Records for the task —
□ □ □ □
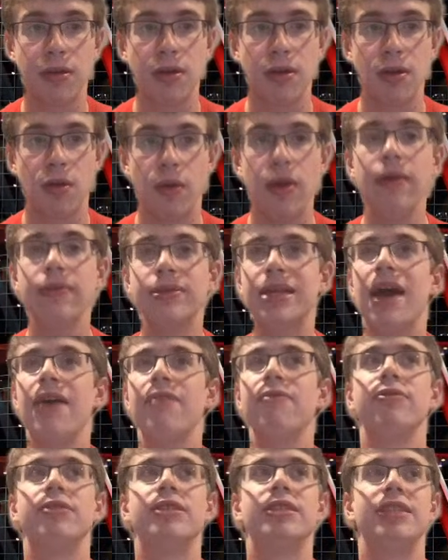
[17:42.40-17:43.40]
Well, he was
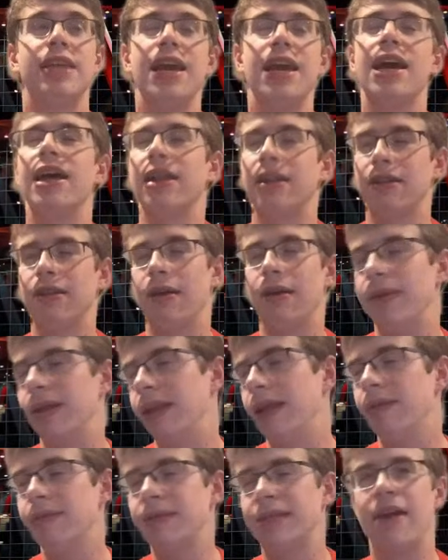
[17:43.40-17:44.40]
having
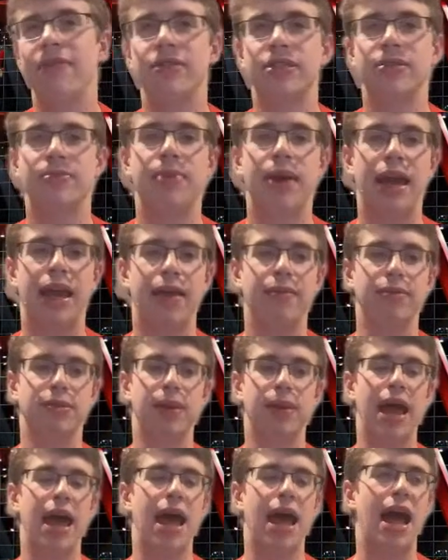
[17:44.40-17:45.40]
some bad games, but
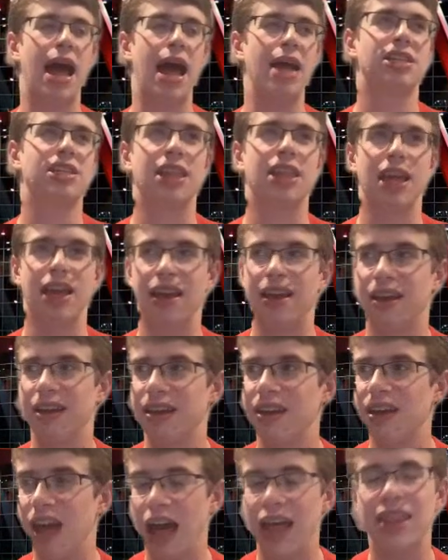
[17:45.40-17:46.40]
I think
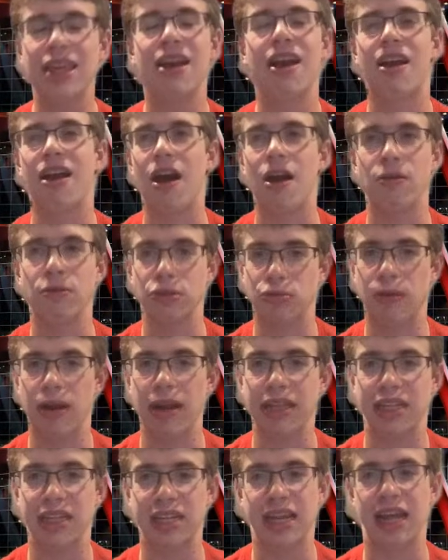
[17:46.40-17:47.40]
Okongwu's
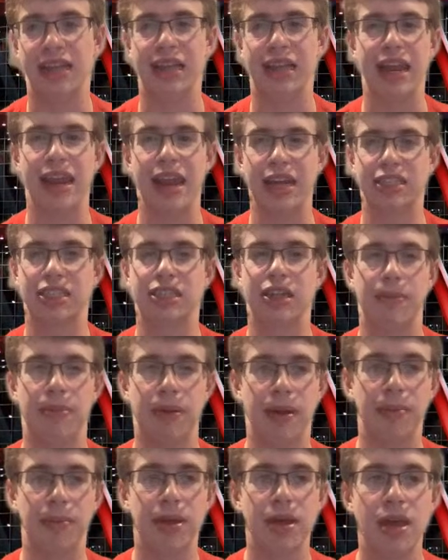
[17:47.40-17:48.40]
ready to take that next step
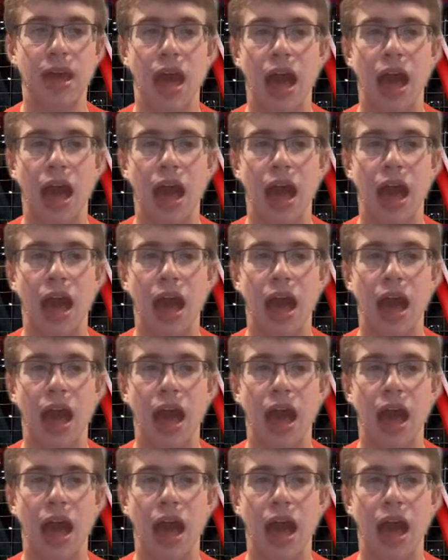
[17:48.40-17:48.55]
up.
□ □ □ □
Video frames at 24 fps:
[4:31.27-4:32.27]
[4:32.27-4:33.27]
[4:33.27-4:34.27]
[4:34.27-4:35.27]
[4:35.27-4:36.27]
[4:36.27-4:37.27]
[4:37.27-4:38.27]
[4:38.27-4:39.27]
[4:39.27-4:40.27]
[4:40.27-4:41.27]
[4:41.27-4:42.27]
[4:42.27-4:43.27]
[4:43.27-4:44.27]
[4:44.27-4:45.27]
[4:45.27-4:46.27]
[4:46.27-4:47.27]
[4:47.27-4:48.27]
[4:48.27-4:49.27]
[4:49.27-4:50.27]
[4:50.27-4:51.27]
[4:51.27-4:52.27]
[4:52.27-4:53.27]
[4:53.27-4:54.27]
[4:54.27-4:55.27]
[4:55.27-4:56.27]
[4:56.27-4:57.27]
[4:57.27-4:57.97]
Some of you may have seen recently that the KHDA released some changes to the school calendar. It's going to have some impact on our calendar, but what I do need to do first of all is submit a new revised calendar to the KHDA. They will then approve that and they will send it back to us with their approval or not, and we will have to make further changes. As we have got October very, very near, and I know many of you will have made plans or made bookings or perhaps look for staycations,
□ □ □ □
What you need to do — Using the records above, copy word for word the line with "[4:36.27-4:37.27]", the line with "[4:56.27-4:57.27]", and every line between them.

Answer —
[4:36.27-4:37.27]
[4:37.27-4:38.27]
[4:38.27-4:39.27]
[4:39.27-4:40.27]
[4:40.27-4:41.27]
[4:41.27-4:42.27]
[4:42.27-4:43.27]
[4:43.27-4:44.27]
[4:44.27-4:45.27]
[4:45.27-4:46.27]
[4:46.27-4:47.27]
[4:47.27-4:48.27]
[4:48.27-4:49.27]
[4:49.27-4:50.27]
[4:50.27-4:51.27]
[4:51.27-4:52.27]
[4:52.27-4:53.27]
[4:53.27-4:54.27]
[4:54.27-4:55.27]
[4:55.27-4:56.27]
[4:56.27-4:57.27]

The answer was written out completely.